Kolumne "Nichts Neues":Sein Leben als Sohn

Kolumne "Nichts Neues": "Mein Leben als Sohn" ist keine Abrechnung mit dem Vater, sondern eine liebevolle Anerkennung.

"Mein Leben als Sohn" ist keine Abrechnung mit dem Vater, sondern eine liebevolle Anerkennung.

(Foto: Johanna Adorján)

Die schönsten Biografien schrieb er selber: Philip Roth über seinen Vater.

Von Johanna Adorján

Eines der schönsten Bücher von Philip Roth handelt von seinem Vater, Herman Roth, der 1901 in Newark, New Jersey, geboren wurde, in Newark als Versicherungsvertreter Lebensversicherungen verkaufte und 1989 in Newark starb. Er liegt auf dem Gomel Chesed Cemetery, gleich hinter dem Flughafen Newark, neben seiner Frau Bess Finkel Roth, die acht Jahre vor ihm starb.

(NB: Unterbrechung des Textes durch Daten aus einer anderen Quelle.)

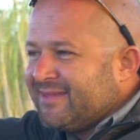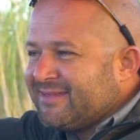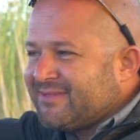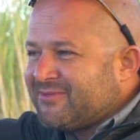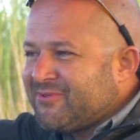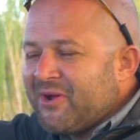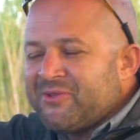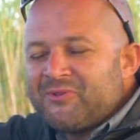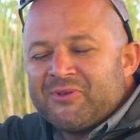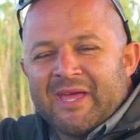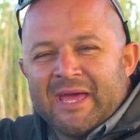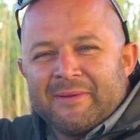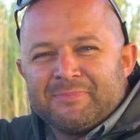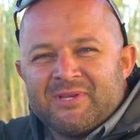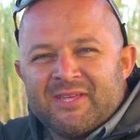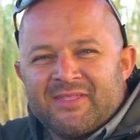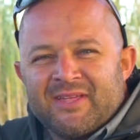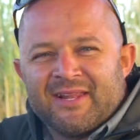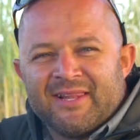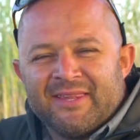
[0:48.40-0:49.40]
Try to
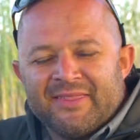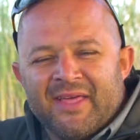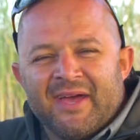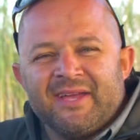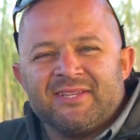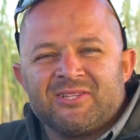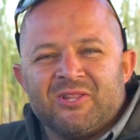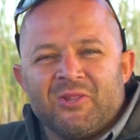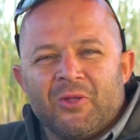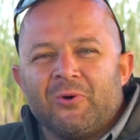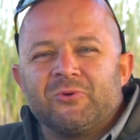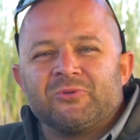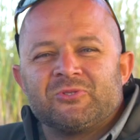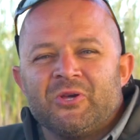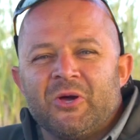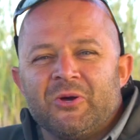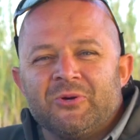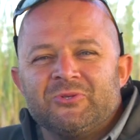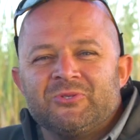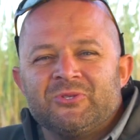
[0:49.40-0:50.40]
capture that nice long
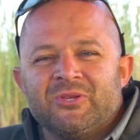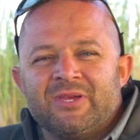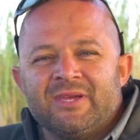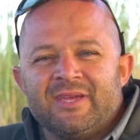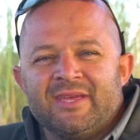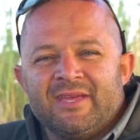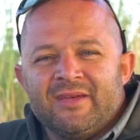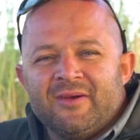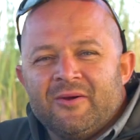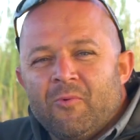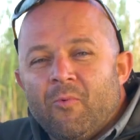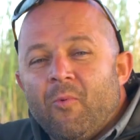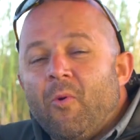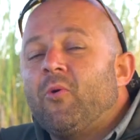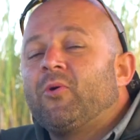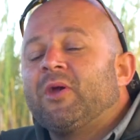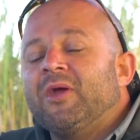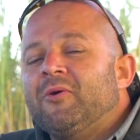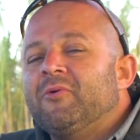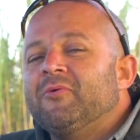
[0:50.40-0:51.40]
toes
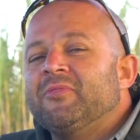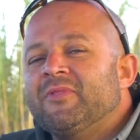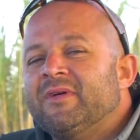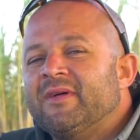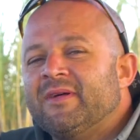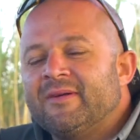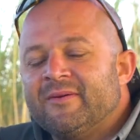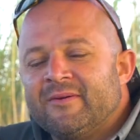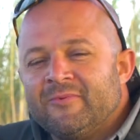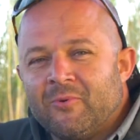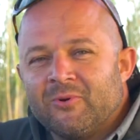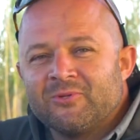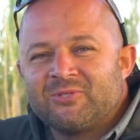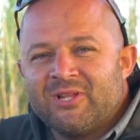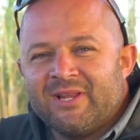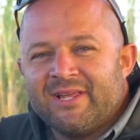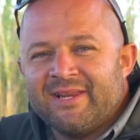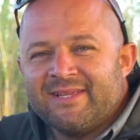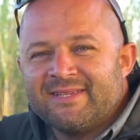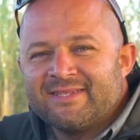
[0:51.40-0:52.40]
walking on the
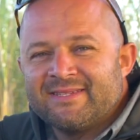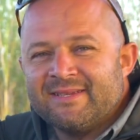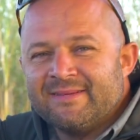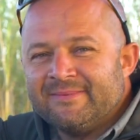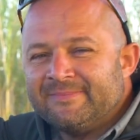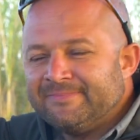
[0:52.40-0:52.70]
water lilies.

Als Herman Roth 86 Jahre alt ist, ist plötzlich seine eine Gesichtshälfte gelähmt. Damit beginnt das Buch, und an dieser Stelle begann Philip Roth auch mit dem Schreiben. Er hat die Erkrankung seines Vaters, die sich als Gehirntumor herausstellen soll, sozusagen live mitgeschrieben und ihn bis zu dessen Tod begleitet, wobei er selbst in dieser Zeit fast gestorben wäre - Philip Roth hatte 1989 eine Notfall-Bypass-Operation.

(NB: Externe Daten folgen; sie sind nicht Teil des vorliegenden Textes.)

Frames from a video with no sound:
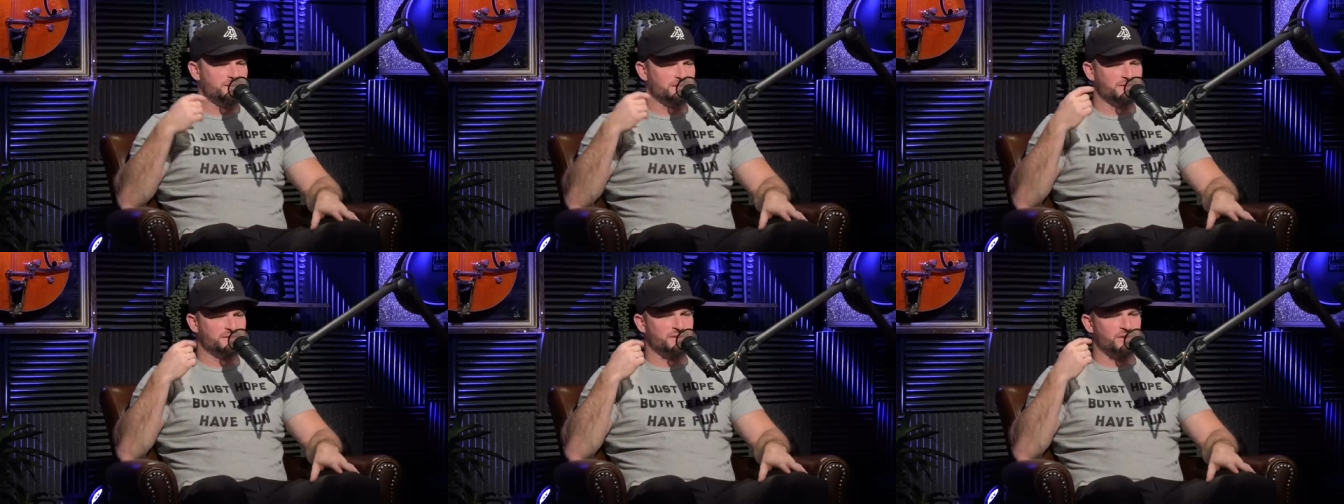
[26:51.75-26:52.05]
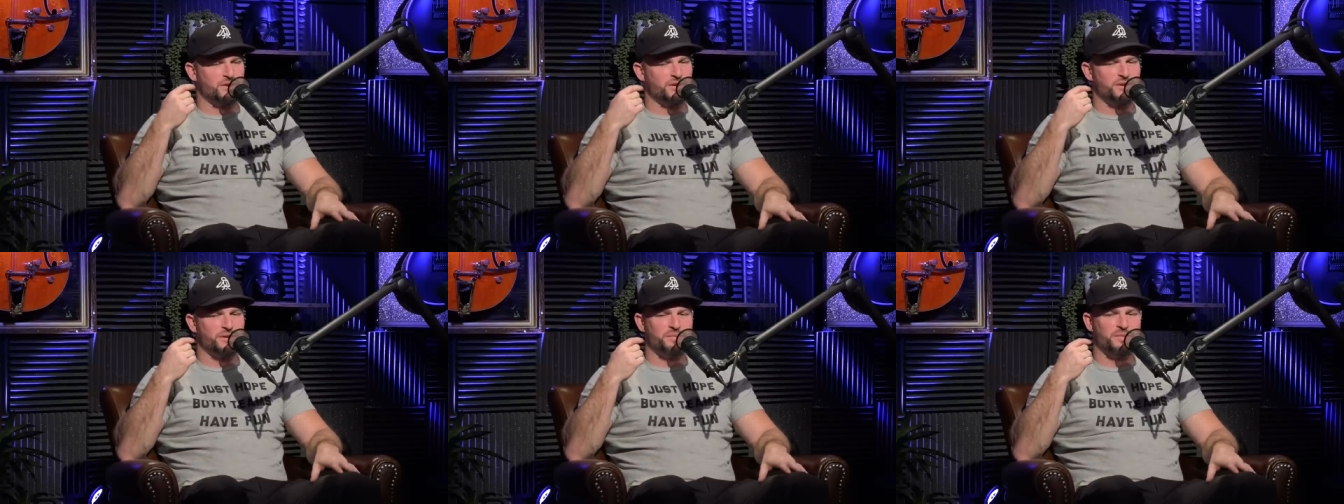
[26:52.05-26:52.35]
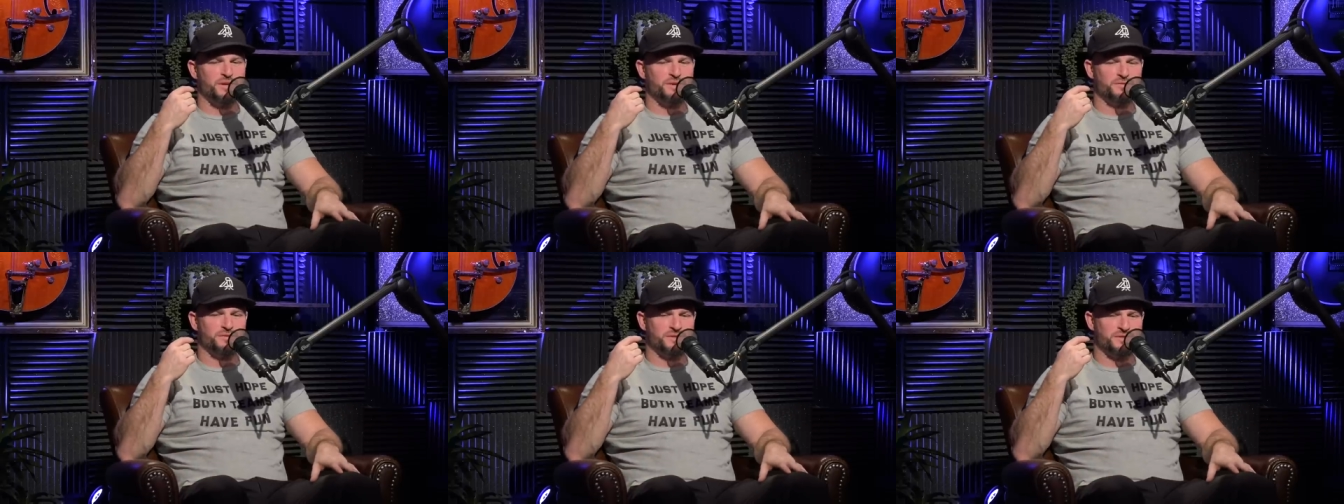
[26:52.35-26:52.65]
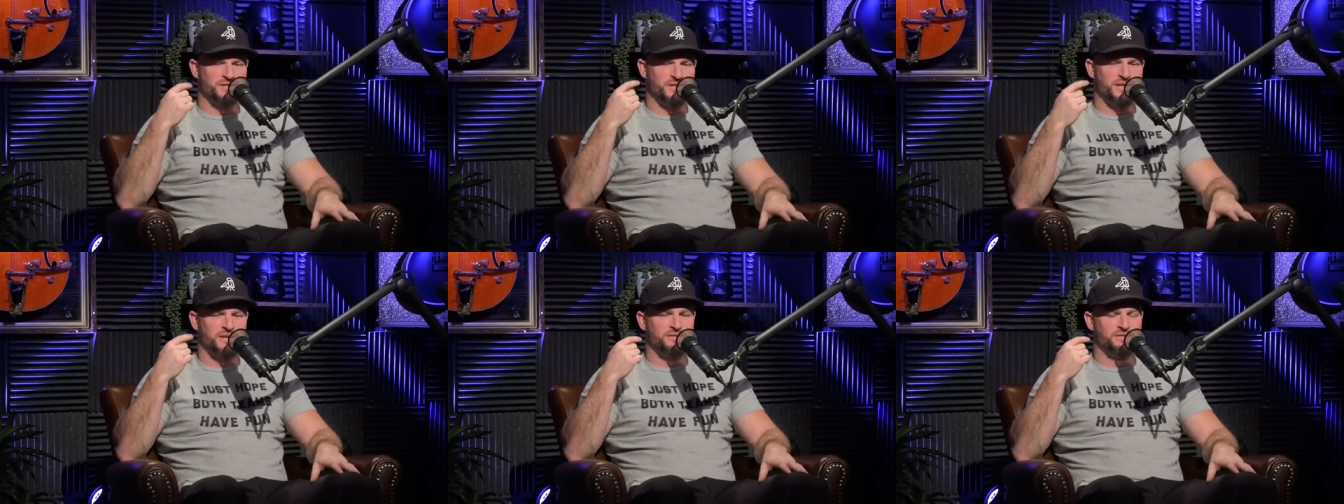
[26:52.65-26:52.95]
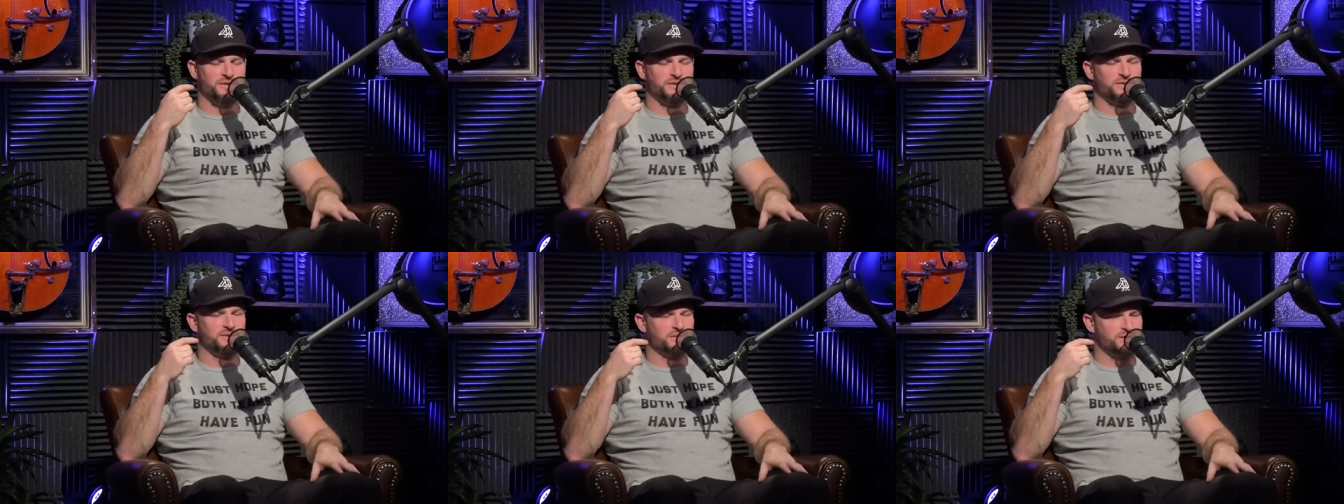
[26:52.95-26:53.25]
that's already being received,
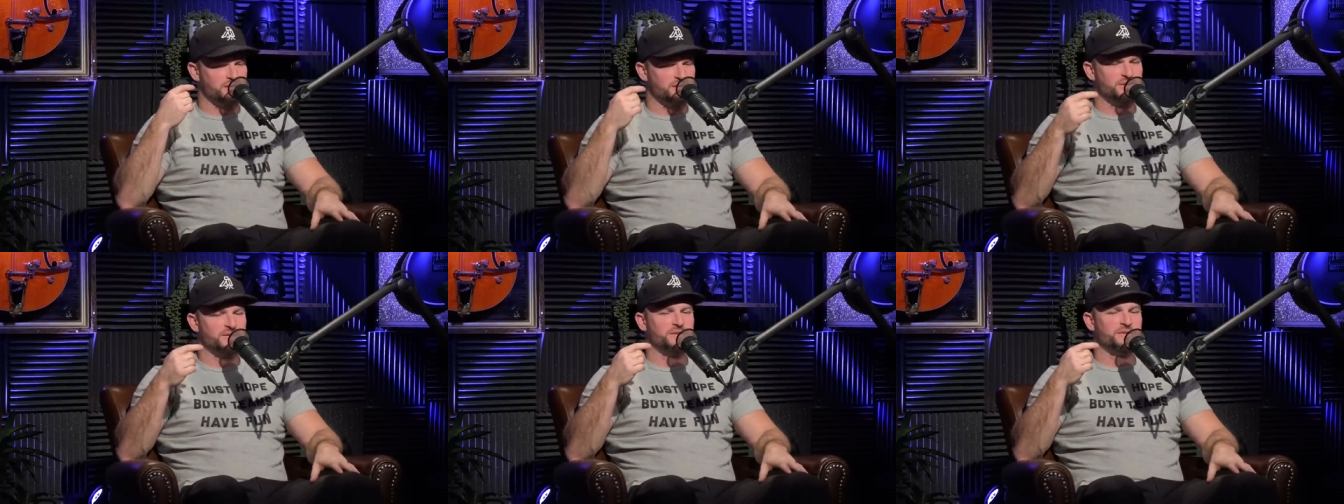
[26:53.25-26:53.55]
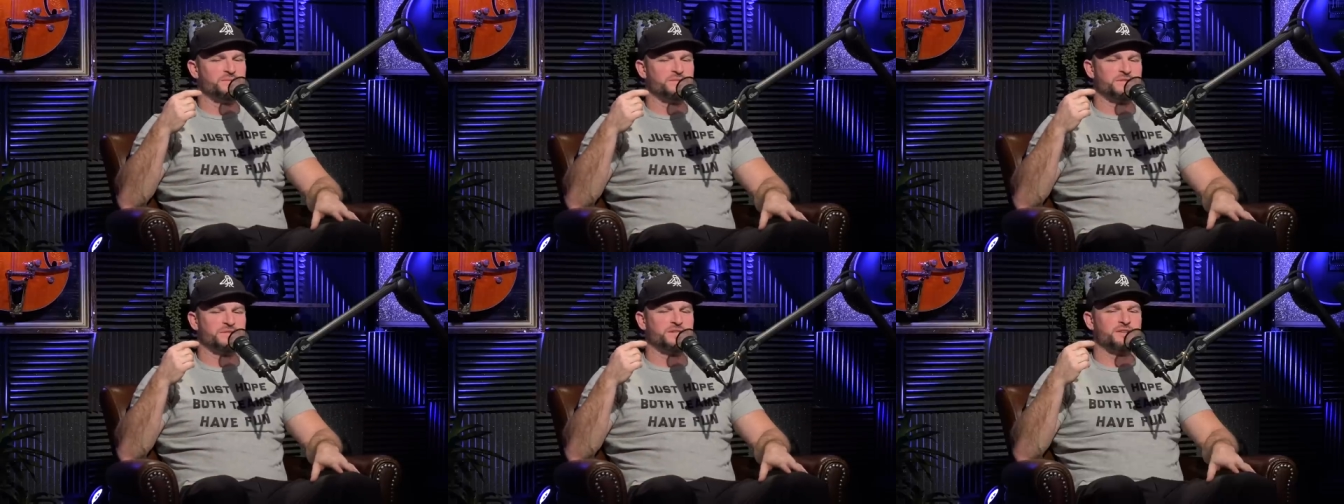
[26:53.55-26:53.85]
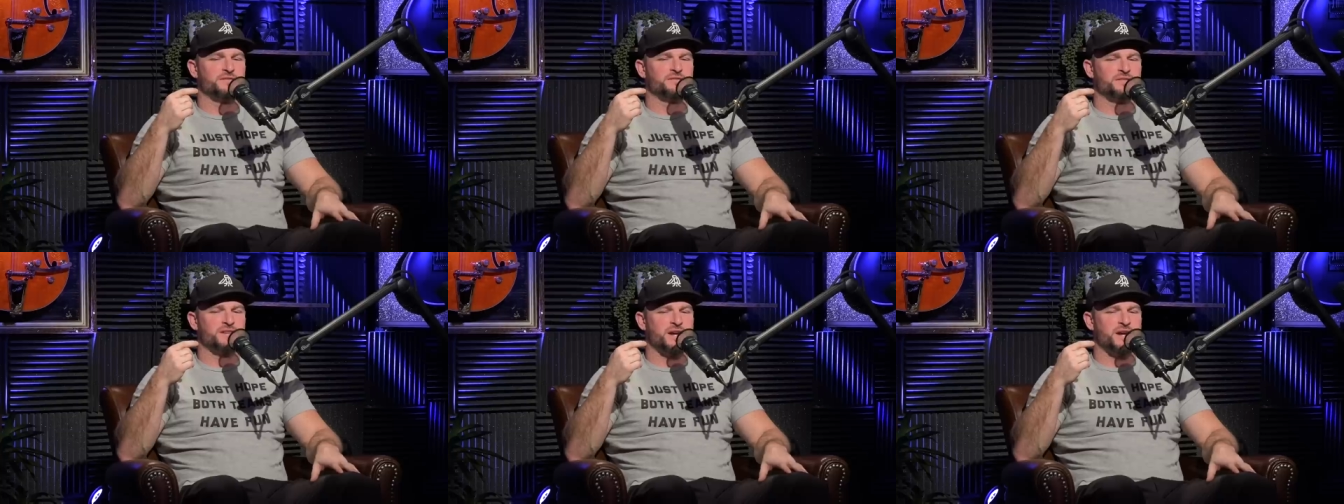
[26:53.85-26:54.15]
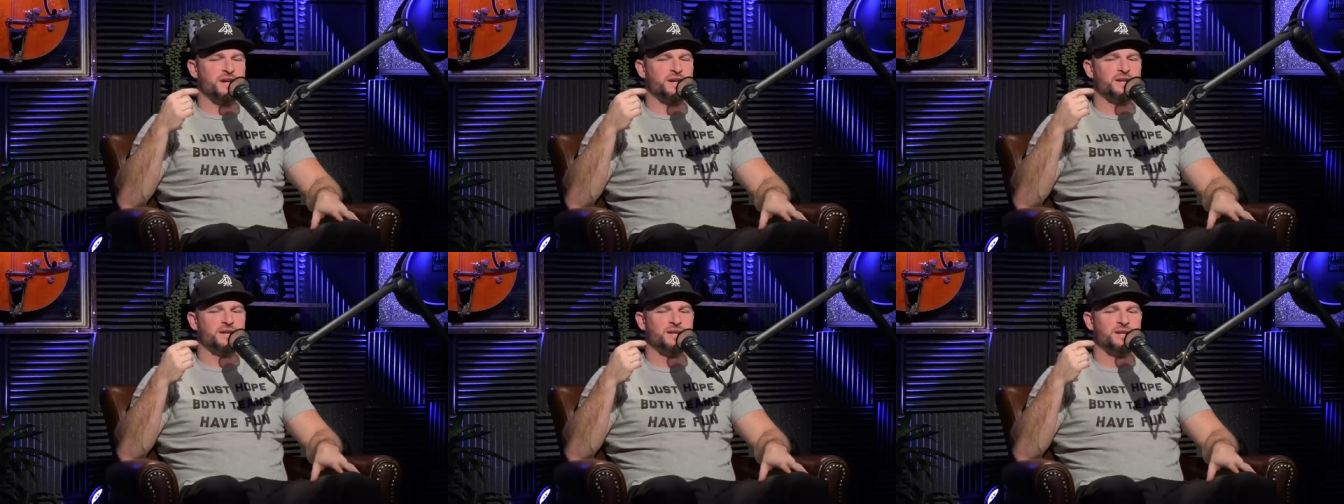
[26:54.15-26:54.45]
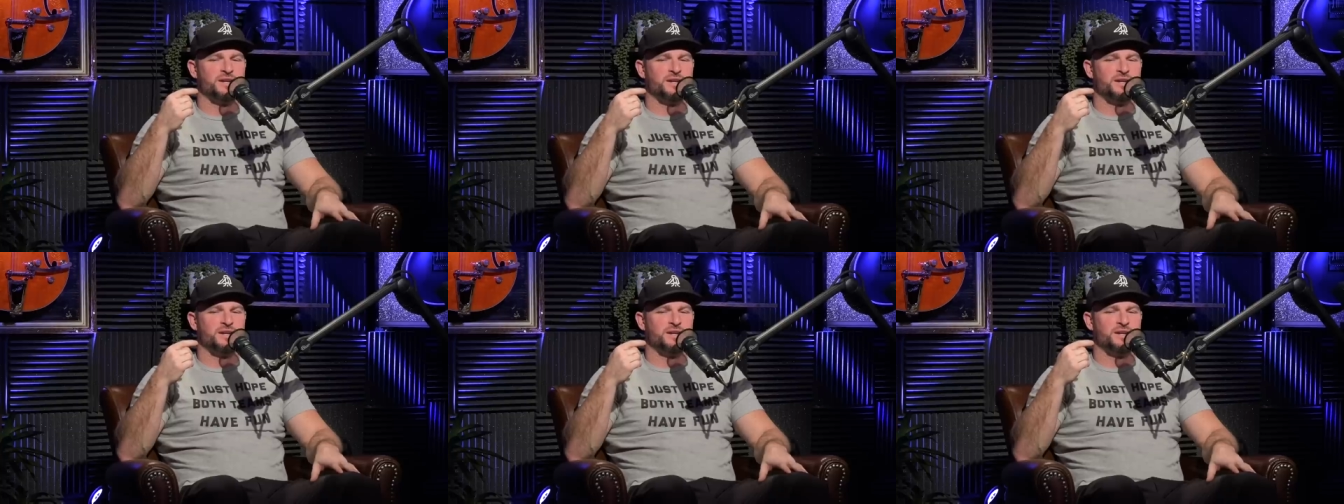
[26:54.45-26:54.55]
and they're telling themselves that,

"Mein Leben als Sohn" ist das Portrait eines störrischen, allein lebenden Rentners, der gerne Witze erzählt, mit den Jahren immer geiziger wurde und nie hochfliegende Gedanken oder Träume hatte, und der ausgerechnet jetzt, wo ihn die Gesundheit im Stich lässt und er auf dem rechten Auge ohnehin fast blind ist, das größte Abenteuer seines Lebens zu bestehen hat. Und Philip Roth erliegt nicht der Versuchung, seinen Vater geschönt zu präsentieren. Er erzählt, dass seine Mutter, als sein Vater in Rente ging und auf einmal die ganze Zeit um sie herum war, zum ersten Mal überhaupt an Scheidung dachte. Nimmt uns mit ins Badezimmer, wo er, der Sohn, die Spuren einer verunglückten väterlichen Darmentleerung beseitigen muss. Beschreibt seinen Vater im bekleckerten Krankenhausnachthemd ohne Zähne - "und die kleine alte Dame, der er ähnlich sah, war seine Mutter, Bertha Zahnstecher Roth, so wie ich sie im Krankenhaus gegen Ende ihres Lebens in Erinnerung hatte". Und beraubt ihn doch nie seiner Strahlkraft. Denn auch wenn er andeutet, dass das Verhältnis zwischen ihm und seinem Vater in früheren Jahren nicht einfach war, ist sein Buch keine Abrechnung. Es ist eine Anerkennung des ewigen Gesetzes, das noch niemand je zu ändern wusste: Erst nach den Vätern kommen die Söhne. Ein wahnsinnig liebevolles Buch.